Bradley Henschke v Regius Pty Ltd
[2024] FWC 1944
•29 JULY 2024
| [2024] FWC 1944 |
| FAIR WORK COMMISSION |
| DECISION |
Fair Work Act 2009
s.394—Unfair dismissal
Bradley Henschke
v
Regius Pty Ltd
(U2024/6625)
| DEPUTY PRESIDENT BELL | MELBOURNE, 29 JULY 2024 |
Application for an unfair dismissal remedy – extension of time application – circumstances not exceptional – application dismissed.
On 11 June 2024, Mr Bradley Henschke made an application to the Fair Work Commission (Commission) for relief from unfair dismissal under s.394 of the Fair Work Act 2009 (the Act). Mr Henschke alleges he was unfairly dismissed by the respondent employer, Regius Pty Ltd, with the dismissal taking effect on 30 November 2021.
Mr Henschke’s application was therefore approximately 900 days late, given that s 394(2) of the Act requires unfair dismissal applications to be made within 21 days after the dismissal took effect.
The Commission must therefore determine in the first instance if an extension of time should be granted for the making for the application.
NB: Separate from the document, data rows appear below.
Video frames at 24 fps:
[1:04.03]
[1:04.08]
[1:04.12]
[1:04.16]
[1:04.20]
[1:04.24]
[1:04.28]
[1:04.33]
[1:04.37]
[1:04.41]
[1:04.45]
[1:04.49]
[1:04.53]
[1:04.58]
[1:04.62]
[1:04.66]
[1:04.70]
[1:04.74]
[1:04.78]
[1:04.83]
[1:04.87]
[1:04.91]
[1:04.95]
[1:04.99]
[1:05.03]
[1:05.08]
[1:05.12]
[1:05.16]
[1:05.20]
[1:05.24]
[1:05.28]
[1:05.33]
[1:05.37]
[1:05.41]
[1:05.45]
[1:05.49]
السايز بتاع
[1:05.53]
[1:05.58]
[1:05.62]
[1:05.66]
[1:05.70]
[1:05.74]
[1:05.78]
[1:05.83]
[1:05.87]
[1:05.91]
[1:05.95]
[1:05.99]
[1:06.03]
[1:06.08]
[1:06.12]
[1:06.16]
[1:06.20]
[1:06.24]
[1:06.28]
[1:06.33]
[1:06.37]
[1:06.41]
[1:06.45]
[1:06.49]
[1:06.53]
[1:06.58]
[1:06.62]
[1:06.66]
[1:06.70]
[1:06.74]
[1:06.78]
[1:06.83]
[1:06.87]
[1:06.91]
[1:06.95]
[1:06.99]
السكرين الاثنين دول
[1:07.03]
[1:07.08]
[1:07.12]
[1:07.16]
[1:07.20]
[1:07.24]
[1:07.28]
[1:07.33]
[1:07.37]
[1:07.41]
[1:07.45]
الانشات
Whether or not the Commission will grant an extension of time is a question to be determined having regard to s 394(3) of the Act. Section 394(3) states:
“(3) The FWC may allow a further period for the application to be made by a person under subsection (1) if the FWC is satisfied that there are exceptional circumstances, taking into account:
(a) the reason for the delay; and
(b) whether the applicant first became aware of the dismissal after it had taken effect; and
(c) any action taken by the applicant to dispute the dismissal; and
(d) prejudice to the employer (including prejudice caused by the delay); and
(e) the merits of the application; and
(f) fairness as between the applicant and other persons in a similar position.”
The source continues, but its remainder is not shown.